Read all rows before using output parameters or return status
SQL Server sends output parameters and return status values after the result sets finish. If you read an output variable before consuming all rows, the value can still be incomplete.
This example continues the previous one and reuses the mssql import shown earlier.
It doesn't print the row data. The loop only consumes the result set so returnStatus is available after the query finishes.
var returnStatus mssql.ReturnStatus
rows, err := db.QueryContext(ctx, "dbo.uspGetEmployeeManagers",
sql.Named("BusinessEntityID", 6),
&returnStatus)
if err != nil {
log.Fatal(err)
}
defer rows.Close()
for rows.Next() {
var reportingLevel int
var employeeID int
var employeeFirstName string
var employeeLastName string
var organizationNode string
var managerFirstName string
var managerLastName string
if err := rows.Scan(&reportingLevel, &employeeID, &employeeFirstName, &employeeLastName, &organizationNode, &managerFirstName, &managerLastName); err != nil {
log.Fatal(err)
}
_ = organizationNode
_ = managerFirstName
_ = managerLastName
}
if err := rows.Err(); err != nil {
log.Fatal(err)
}
fmt.Println("Return status:", returnStatus)
Use ExecContext when the procedure doesn't return rows. If the procedure does return rows, wait until all rows and result sets are consumed before you read output parameters or return status.
Temporary tables and stored procedures
When you create a temporary table and then query it in separate calls, the operations might run on different connections from the pool. Since temporary tables are scoped to a single connection, the second call might not see the table.
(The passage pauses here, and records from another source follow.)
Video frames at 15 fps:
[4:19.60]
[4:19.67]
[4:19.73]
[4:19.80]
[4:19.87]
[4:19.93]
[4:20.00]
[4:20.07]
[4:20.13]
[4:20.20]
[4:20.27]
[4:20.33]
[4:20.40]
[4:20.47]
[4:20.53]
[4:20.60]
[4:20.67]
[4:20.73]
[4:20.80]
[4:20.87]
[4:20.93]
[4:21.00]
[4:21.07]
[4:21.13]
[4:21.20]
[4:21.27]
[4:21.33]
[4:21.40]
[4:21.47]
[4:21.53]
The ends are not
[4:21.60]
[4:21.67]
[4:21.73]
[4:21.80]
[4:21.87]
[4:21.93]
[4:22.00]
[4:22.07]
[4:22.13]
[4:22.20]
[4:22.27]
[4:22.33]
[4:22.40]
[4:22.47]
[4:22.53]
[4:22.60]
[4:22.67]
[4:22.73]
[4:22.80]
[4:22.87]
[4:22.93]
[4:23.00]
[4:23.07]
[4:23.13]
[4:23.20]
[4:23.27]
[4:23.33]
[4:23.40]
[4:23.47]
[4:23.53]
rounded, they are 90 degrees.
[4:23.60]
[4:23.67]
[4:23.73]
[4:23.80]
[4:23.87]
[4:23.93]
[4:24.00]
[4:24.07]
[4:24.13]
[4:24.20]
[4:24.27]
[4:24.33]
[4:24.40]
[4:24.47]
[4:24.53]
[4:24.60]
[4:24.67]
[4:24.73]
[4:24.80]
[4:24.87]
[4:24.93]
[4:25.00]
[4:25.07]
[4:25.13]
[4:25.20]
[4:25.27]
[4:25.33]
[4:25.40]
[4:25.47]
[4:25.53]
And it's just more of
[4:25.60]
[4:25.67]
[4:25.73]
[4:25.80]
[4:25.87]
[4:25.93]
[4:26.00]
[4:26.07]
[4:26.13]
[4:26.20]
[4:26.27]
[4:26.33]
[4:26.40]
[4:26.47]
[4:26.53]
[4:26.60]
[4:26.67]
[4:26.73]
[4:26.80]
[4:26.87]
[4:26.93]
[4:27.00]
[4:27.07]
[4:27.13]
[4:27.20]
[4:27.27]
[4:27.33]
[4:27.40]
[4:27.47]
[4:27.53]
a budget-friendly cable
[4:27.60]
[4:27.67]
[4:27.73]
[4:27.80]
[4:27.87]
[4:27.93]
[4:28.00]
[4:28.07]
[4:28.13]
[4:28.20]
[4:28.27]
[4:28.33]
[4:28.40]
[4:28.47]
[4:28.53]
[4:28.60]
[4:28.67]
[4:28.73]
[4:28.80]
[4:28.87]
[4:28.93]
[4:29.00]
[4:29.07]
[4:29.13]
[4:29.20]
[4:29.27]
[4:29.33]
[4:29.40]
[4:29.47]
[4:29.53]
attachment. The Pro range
To work with temporary tables, use a single-connection approach:
conn, err := db.Conn(ctx)
if err != nil {
log.Fatal(err)
}
defer conn.Close()
_, err = conn.ExecContext(ctx, "CREATE TABLE #TempItems (Id INT, Name NVARCHAR(50))")
if err != nil {
log.Fatal(err)
}
_, err = conn.ExecContext(ctx, "INSERT INTO #TempItems VALUES (1, N'Item A')")
if err != nil {
log.Fatal(err)
}
rows, err := conn.QueryContext(ctx, "SELECT * FROM #TempItems")
if err != nil {
log.Fatal(err)
}
defer rows.Close()
Alternatively, wrap the operations in a transaction, which pins them to the same connection automatically.
Capture PRINT and RAISERROR messages
SQL Server PRINT statements and RAISERROR with severity 0-10 produce informational messages that aren't returned as Go errors. To capture these messages, enable the log connection parameter with flag 2 (messages):
sqlserver://<user>:<password>@<server>?database=AdventureWorks2025&log=2
With logging enabled, the driver writes PRINT output and low-severity RAISERROR messages to Go's standard log package. To capture them programmatically, set a custom logger before opening the connection:
import (
"database/sql"
"log"
"os"
mssql "github.com/microsoft/go-mssqldb"
)
// Direct driver messages to a custom logger.
mssql.SetLogger(log.New(os.Stdout, "mssql: ", log.LstdFlags))
db, err := sql.Open("sqlserver",
"sqlserver://<user>:<password>@<server>?database=AdventureWorks2025&log=2")
Then any stored procedure that uses PRINT or RAISERROR(..., 0, 1) sends its messages to your logger.
Note
RAISERROR with severity 11 or higher produces a Go error that you can handle with normal error checking. Only severity 0-10 messages require the log parameter to capture.